Each entry must be restated word for word.
╔══
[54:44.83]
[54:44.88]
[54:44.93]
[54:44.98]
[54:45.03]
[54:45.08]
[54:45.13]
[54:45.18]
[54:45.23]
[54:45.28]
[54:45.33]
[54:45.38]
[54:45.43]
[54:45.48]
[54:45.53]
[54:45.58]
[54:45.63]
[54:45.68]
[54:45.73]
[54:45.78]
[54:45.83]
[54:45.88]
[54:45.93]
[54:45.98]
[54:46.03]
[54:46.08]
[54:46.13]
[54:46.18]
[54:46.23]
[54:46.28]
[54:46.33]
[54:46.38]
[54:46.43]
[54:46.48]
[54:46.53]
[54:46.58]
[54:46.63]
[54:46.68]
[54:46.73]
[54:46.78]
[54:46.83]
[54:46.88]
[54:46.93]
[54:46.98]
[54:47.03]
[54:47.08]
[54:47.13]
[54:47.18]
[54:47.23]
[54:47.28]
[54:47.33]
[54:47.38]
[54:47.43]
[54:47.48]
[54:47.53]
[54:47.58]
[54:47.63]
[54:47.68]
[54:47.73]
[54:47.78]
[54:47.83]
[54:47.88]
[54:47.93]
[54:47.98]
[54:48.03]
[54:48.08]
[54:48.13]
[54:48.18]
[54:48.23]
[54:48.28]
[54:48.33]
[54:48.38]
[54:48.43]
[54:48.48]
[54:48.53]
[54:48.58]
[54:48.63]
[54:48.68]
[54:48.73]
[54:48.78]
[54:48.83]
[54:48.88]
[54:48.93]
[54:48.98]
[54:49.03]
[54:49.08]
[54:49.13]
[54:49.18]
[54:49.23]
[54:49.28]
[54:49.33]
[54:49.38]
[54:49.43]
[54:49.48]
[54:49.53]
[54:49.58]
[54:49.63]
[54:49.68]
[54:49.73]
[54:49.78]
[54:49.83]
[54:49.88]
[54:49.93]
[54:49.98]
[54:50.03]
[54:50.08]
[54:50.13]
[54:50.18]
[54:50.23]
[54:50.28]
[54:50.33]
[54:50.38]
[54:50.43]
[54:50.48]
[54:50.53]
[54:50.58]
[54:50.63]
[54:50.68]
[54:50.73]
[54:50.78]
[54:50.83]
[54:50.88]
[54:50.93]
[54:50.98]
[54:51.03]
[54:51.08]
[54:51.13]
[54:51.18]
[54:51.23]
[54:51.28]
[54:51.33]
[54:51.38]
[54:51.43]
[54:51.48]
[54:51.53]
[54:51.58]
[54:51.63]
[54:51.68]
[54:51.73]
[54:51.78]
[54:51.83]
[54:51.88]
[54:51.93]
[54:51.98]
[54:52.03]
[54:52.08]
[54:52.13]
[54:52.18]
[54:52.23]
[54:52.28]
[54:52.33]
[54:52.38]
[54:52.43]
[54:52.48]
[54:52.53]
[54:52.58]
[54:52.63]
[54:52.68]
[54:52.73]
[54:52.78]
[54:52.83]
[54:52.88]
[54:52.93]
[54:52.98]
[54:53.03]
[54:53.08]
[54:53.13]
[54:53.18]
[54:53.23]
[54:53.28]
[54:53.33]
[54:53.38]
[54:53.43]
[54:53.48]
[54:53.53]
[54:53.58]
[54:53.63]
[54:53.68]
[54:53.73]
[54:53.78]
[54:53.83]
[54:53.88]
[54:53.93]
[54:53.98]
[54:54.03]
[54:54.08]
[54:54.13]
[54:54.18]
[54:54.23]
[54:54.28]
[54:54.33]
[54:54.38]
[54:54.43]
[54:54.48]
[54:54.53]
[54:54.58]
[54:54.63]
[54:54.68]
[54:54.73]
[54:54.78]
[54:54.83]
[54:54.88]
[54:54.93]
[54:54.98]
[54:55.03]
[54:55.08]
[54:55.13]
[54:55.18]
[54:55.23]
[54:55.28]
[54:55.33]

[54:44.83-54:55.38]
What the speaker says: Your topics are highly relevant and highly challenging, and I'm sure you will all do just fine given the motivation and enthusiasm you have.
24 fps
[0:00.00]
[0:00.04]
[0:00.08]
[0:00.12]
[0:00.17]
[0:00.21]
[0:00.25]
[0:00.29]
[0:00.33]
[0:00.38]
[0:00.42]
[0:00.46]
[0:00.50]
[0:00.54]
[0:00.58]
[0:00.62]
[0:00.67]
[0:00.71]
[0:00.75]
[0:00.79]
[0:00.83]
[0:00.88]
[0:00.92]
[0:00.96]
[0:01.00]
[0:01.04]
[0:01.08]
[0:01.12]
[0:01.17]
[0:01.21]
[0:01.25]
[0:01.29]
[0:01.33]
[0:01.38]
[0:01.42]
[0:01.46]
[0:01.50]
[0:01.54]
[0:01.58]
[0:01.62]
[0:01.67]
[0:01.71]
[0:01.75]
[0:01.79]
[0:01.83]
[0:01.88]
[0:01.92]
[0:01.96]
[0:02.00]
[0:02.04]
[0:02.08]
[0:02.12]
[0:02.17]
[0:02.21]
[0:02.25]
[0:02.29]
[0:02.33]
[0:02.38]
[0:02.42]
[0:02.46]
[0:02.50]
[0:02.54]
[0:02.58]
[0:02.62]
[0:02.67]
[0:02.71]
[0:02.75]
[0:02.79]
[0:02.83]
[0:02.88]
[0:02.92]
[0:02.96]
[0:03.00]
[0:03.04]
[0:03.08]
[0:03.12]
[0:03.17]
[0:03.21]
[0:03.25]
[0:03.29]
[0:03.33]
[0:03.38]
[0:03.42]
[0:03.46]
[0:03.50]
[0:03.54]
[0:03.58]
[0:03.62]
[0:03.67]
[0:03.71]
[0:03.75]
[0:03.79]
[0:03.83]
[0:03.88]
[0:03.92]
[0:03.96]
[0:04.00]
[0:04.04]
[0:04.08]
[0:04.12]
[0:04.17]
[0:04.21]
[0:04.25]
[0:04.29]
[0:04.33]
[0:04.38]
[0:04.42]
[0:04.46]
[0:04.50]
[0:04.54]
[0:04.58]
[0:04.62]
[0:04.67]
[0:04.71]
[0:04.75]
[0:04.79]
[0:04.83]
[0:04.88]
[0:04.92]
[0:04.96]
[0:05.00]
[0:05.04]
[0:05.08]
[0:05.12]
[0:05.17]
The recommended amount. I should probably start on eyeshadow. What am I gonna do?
╚══
◆ **Exercise output**:
[54:44.83]
[54:44.88]
[54:44.93]
[54:44.98]
[54:45.03]
[54:45.08]
[54:45.13]
[54:45.18]
[54:45.23]
[54:45.28]
[54:45.33]
[54:45.38]
[54:45.43]
[54:45.48]
[54:45.53]
[54:45.58]
[54:45.63]
[54:45.68]
[54:45.73]
[54:45.78]
[54:45.83]
[54:45.88]
[54:45.93]
[54:45.98]
[54:46.03]
[54:46.08]
[54:46.13]
[54:46.18]
[54:46.23]
[54:46.28]
[54:46.33]
[54:46.38]
[54:46.43]
[54:46.48]
[54:46.53]
[54:46.58]
[54:46.63]
[54:46.68]
[54:46.73]
[54:46.78]
[54:46.83]
[54:46.88]
[54:46.93]
[54:46.98]
[54:47.03]
[54:47.08]
[54:47.13]
[54:47.18]
[54:47.23]
[54:47.28]
[54:47.33]
[54:47.38]
[54:47.43]
[54:47.48]
[54:47.53]
[54:47.58]
[54:47.63]
[54:47.68]
[54:47.73]
[54:47.78]
[54:47.83]
[54:47.88]
[54:47.93]
[54:47.98]
[54:48.03]
[54:48.08]
[54:48.13]
[54:48.18]
[54:48.23]
[54:48.28]
[54:48.33]
[54:48.38]
[54:48.43]
[54:48.48]
[54:48.53]
[54:48.58]
[54:48.63]
[54:48.68]
[54:48.73]
[54:48.78]
[54:48.83]
[54:48.88]
[54:48.93]
[54:48.98]
[54:49.03]
[54:49.08]
[54:49.13]
[54:49.18]
[54:49.23]
[54:49.28]
[54:49.33]
[54:49.38]
[54:49.43]
[54:49.48]
[54:49.53]
[54:49.58]
[54:49.63]
[54:49.68]
[54:49.73]
[54:49.78]
[54:49.83]
[54:49.88]
[54:49.93]
[54:49.98]
[54:50.03]
[54:50.08]
[54:50.13]
[54:50.18]
[54:50.23]
[54:50.28]
[54:50.33]
[54:50.38]
[54:50.43]
[54:50.48]
[54:50.53]
[54:50.58]
[54:50.63]
[54:50.68]
[54:50.73]
[54:50.78]
[54:50.83]
[54:50.88]
[54:50.93]
[54:50.98]
[54:51.03]
[54:51.08]
[54:51.13]
[54:51.18]
[54:51.23]
[54:51.28]
[54:51.33]
[54:51.38]
[54:51.43]
[54:51.48]
[54:51.53]
[54:51.58]
[54:51.63]
[54:51.68]
[54:51.73]
[54:51.78]
[54:51.83]
[54:51.88]
[54:51.93]
[54:51.98]
[54:52.03]
[54:52.08]
[54:52.13]
[54:52.18]
[54:52.23]
[54:52.28]
[54:52.33]
[54:52.38]
[54:52.43]
[54:52.48]
[54:52.53]
[54:52.58]
[54:52.63]
[54:52.68]
[54:52.73]
[54:52.78]
[54:52.83]
[54:52.88]
[54:52.93]
[54:52.98]
[54:53.03]
[54:53.08]
[54:53.13]
[54:53.18]
[54:53.23]
[54:53.28]
[54:53.33]
[54:53.38]
[54:53.43]
[54:53.48]
[54:53.53]
[54:53.58]
[54:53.63]
[54:53.68]
[54:53.73]
[54:53.78]
[54:53.83]
[54:53.88]
[54:53.93]
[54:53.98]
[54:54.03]
[54:54.08]
[54:54.13]
[54:54.18]
[54:54.23]
[54:54.28]
[54:54.33]
[54:54.38]
[54:54.43]
[54:54.48]
[54:54.53]
[54:54.58]
[54:54.63]
[54:54.68]
[54:54.73]
[54:54.78]
[54:54.83]
[54:54.88]
[54:54.93]
[54:54.98]
[54:55.03]
[54:55.08]
[54:55.13]
[54:55.18]
[54:55.23]
[54:55.28]
[54:55.33]

[54:44.83-54:55.38]
What the speaker says: Your topics are highly relevant and highly challenging, and I'm sure you will all do just fine given the motivation and enthusiasm you have.
24 fps
[0:00.00]
[0:00.04]
[0:00.08]
[0:00.12]
[0:00.17]
[0:00.21]
[0:00.25]
[0:00.29]
[0:00.33]
[0:00.38]
[0:00.42]
[0:00.46]
[0:00.50]
[0:00.54]
[0:00.58]
[0:00.62]
[0:00.67]
[0:00.71]
[0:00.75]
[0:00.79]
[0:00.83]
[0:00.88]
[0:00.92]
[0:00.96]
[0:01.00]
[0:01.04]
[0:01.08]
[0:01.12]
[0:01.17]
[0:01.21]
[0:01.25]
[0:01.29]
[0:01.33]
[0:01.38]
[0:01.42]
[0:01.46]
[0:01.50]
[0:01.54]
[0:01.58]
[0:01.62]
[0:01.67]
[0:01.71]
[0:01.75]
[0:01.79]
[0:01.83]
[0:01.88]
[0:01.92]
[0:01.96]
[0:02.00]
[0:02.04]
[0:02.08]
[0:02.12]
[0:02.17]
[0:02.21]
[0:02.25]
[0:02.29]
[0:02.33]
[0:02.38]
[0:02.42]
[0:02.46]
[0:02.50]
[0:02.54]
[0:02.58]
[0:02.62]
[0:02.67]
[0:02.71]
[0:02.75]
[0:02.79]
[0:02.83]
[0:02.88]
[0:02.92]
[0:02.96]
[0:03.00]
[0:03.04]
[0:03.08]
[0:03.12]
[0:03.17]
[0:03.21]
[0:03.25]
[0:03.29]
[0:03.33]
[0:03.38]
[0:03.42]
[0:03.46]
[0:03.50]
[0:03.54]
[0:03.58]
[0:03.62]
[0:03.67]
[0:03.71]
[0:03.75]
[0:03.79]
[0:03.83]
[0:03.88]
[0:03.92]
[0:03.96]
[0:04.00]
[0:04.04]
[0:04.08]
[0:04.12]
[0:04.17]
[0:04.21]
[0:04.25]
[0:04.29]
[0:04.33]
[0:04.38]
[0:04.42]
[0:04.46]
[0:04.50]
[0:04.54]
[0:04.58]
[0:04.62]
[0:04.67]
[0:04.71]
[0:04.75]
[0:04.79]
[0:04.83]
[0:04.88]
[0:04.92]
[0:04.96]
[0:05.00]
[0:05.04]
[0:05.08]
[0:05.12]
[0:05.17]
The recommended amount. I should probably start on eyeshadow. What am I gonna do?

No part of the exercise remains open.